#### [Prompt]
Your answer must be an exact copy of the entries, containing no images.
---- Information given
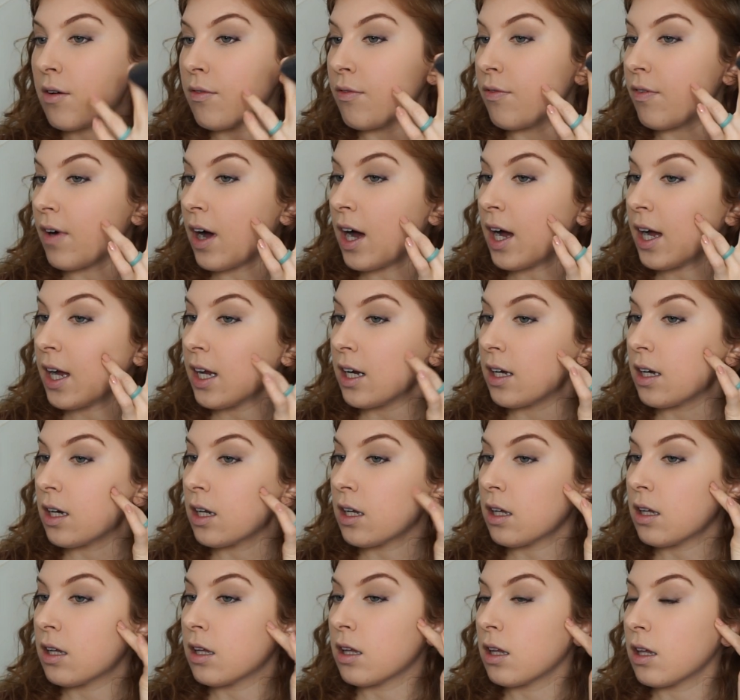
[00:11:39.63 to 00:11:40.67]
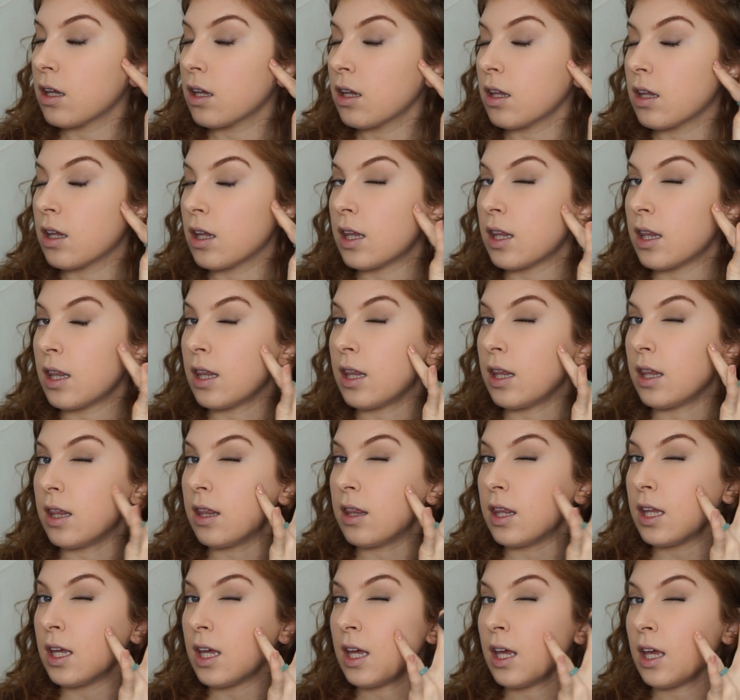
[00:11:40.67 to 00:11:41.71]
Find
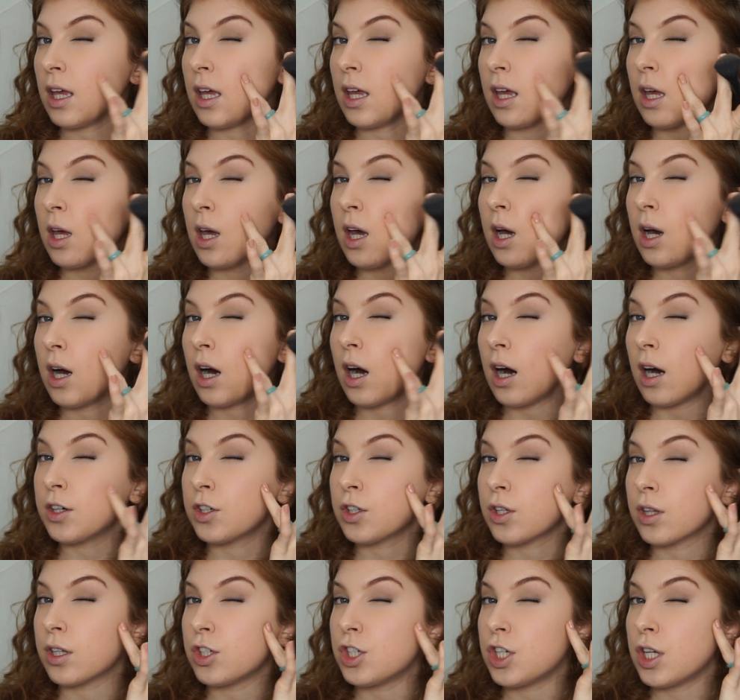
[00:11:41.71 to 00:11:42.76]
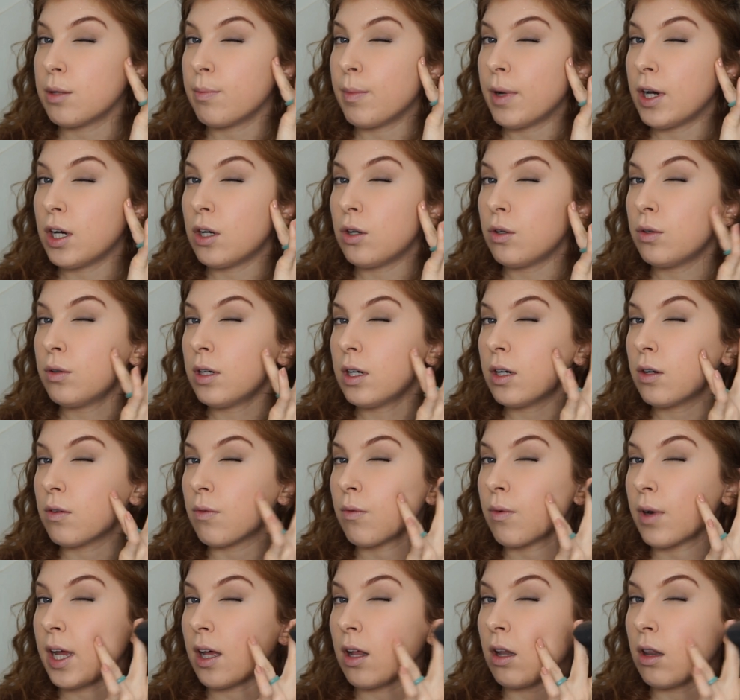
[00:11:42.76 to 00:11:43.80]
the under the cheekbone
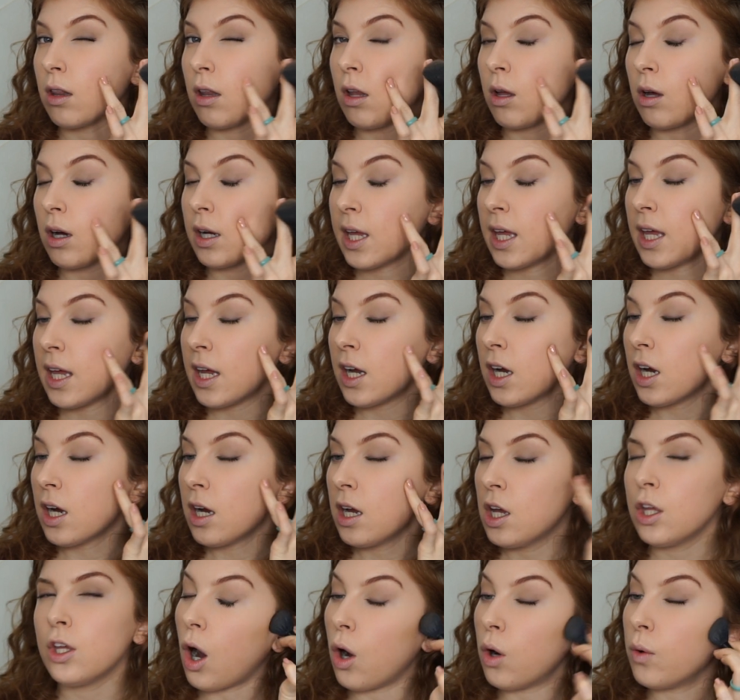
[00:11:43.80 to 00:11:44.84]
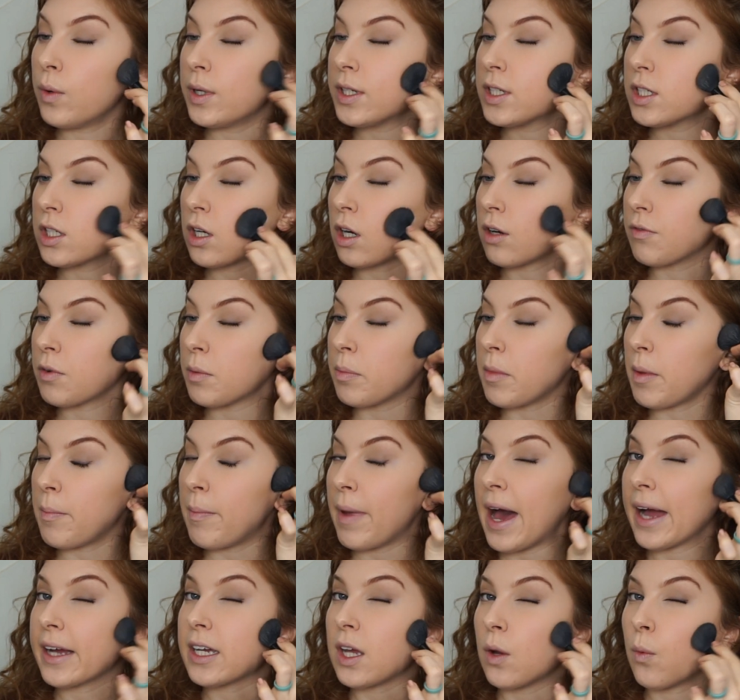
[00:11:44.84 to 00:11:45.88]
right along here. Always start from the
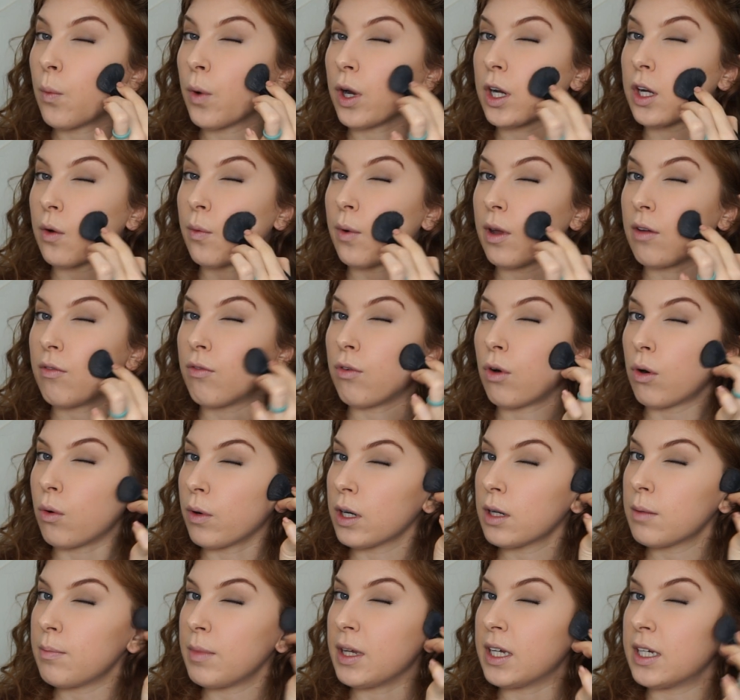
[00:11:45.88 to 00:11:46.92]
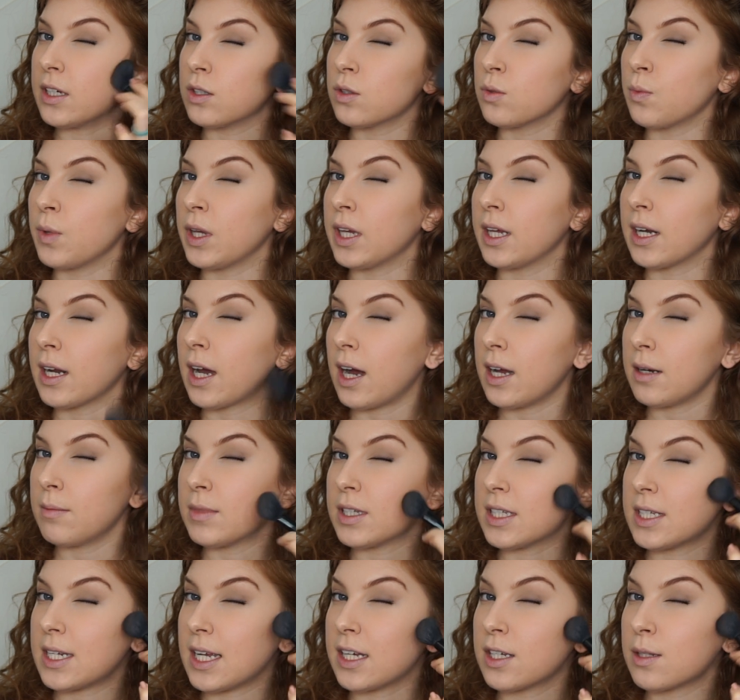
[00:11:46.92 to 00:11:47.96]
back and work your way forward, because we can hide
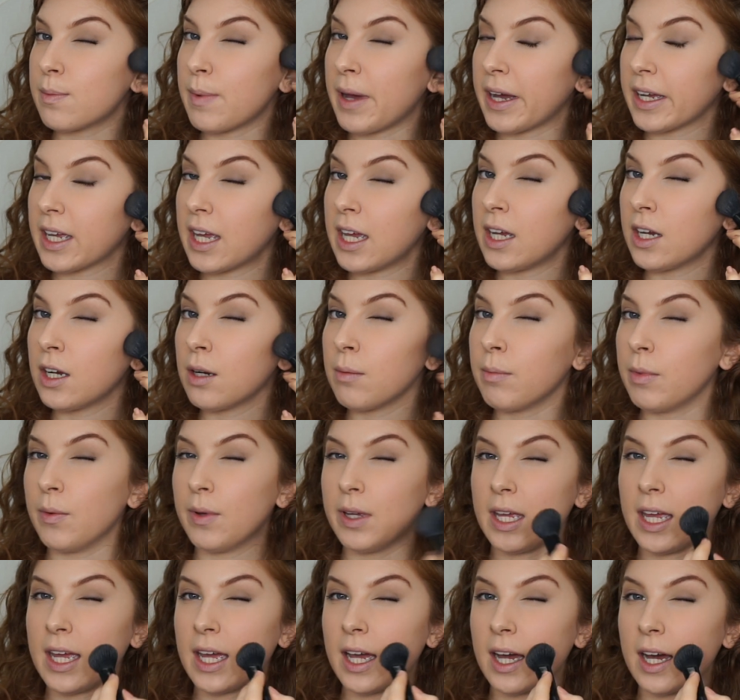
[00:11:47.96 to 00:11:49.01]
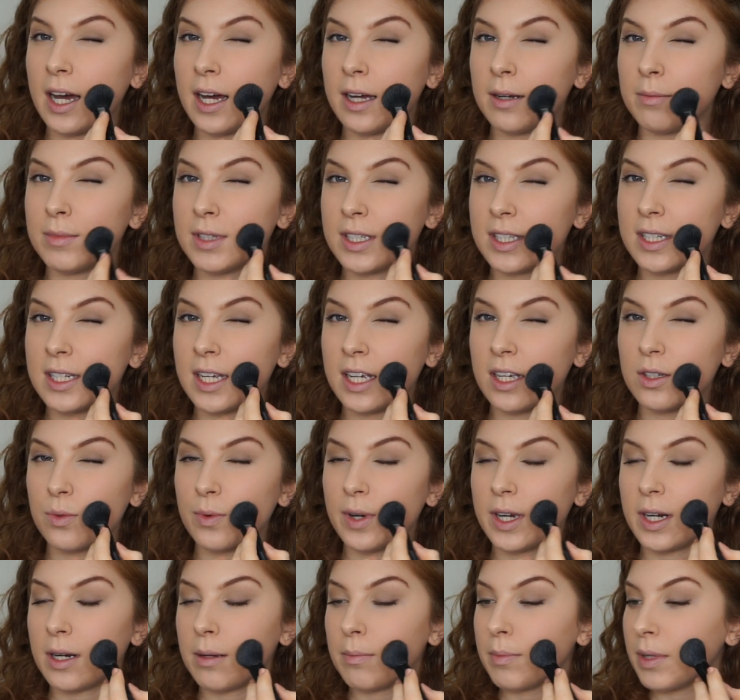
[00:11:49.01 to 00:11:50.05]
mistakes back here, but we can't hide mistakes
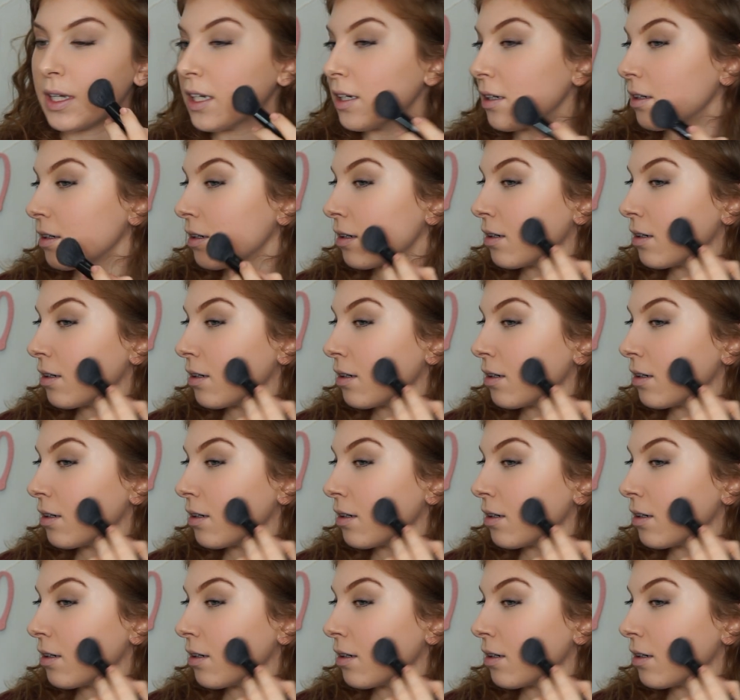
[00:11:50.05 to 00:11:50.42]
right up here.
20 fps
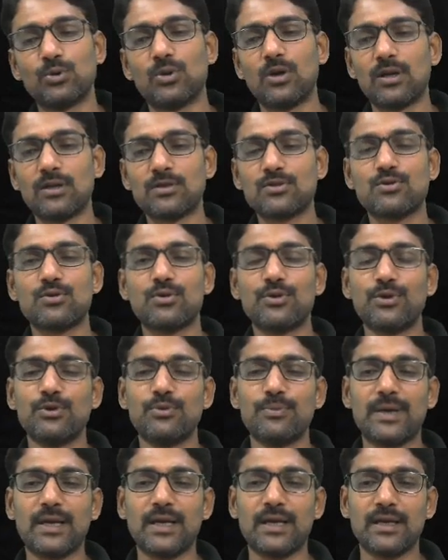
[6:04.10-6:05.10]
also you
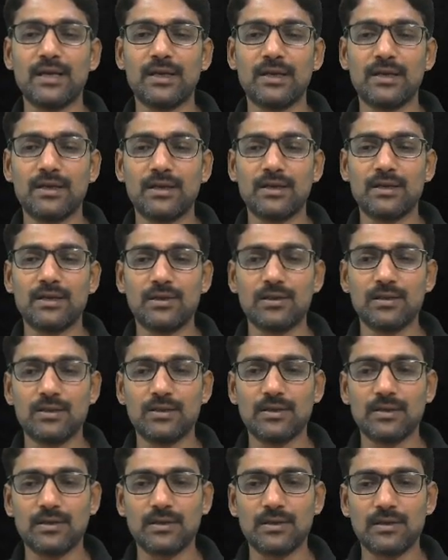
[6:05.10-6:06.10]
may
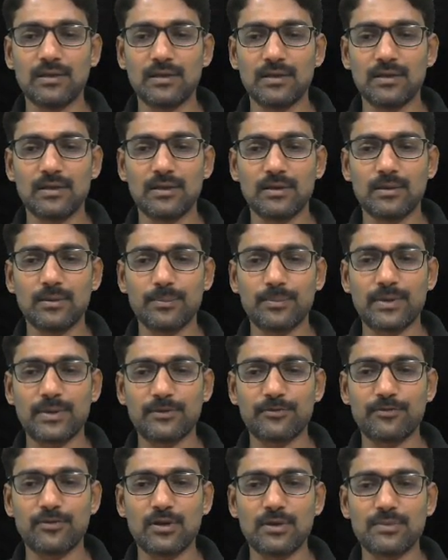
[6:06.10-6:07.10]

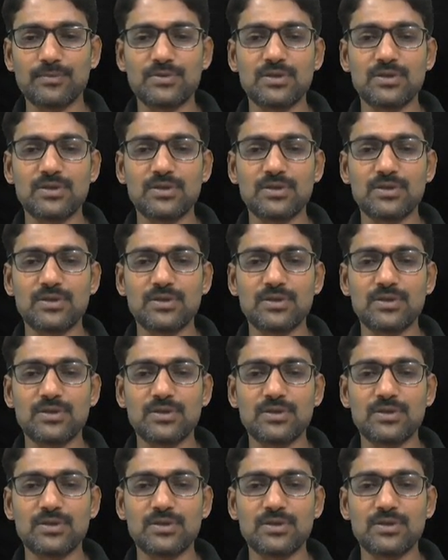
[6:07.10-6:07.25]
perform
--------
#### [Exercise response]
[00:11:39.63 to 00:11:40.67]
[00:11:40.67 to 00:11:41.71]
Find
[00:11:41.71 to 00:11:42.76]
[00:11:42.76 to 00:11:43.80]
the under the cheekbone
[00:11:43.80 to 00:11:44.84]
[00:11:44.84 to 00:11:45.88]
right along here. Always start from the
[00:11:45.88 to 00:11:46.92]
[00:11:46.92 to 00:11:47.96]
back and work your way forward, because we can hide
[00:11:47.96 to 00:11:49.01]
[00:11:49.01 to 00:11:50.05]
mistakes back here, but we can't hide mistakes
[00:11:50.05 to 00:11:50.42]
right up here.
20 fps
[6:04.10-6:05.10]
also you
[6:05.10-6:06.10]
may
[6:06.10-6:07.10]

[6:07.10-6:07.25]
perform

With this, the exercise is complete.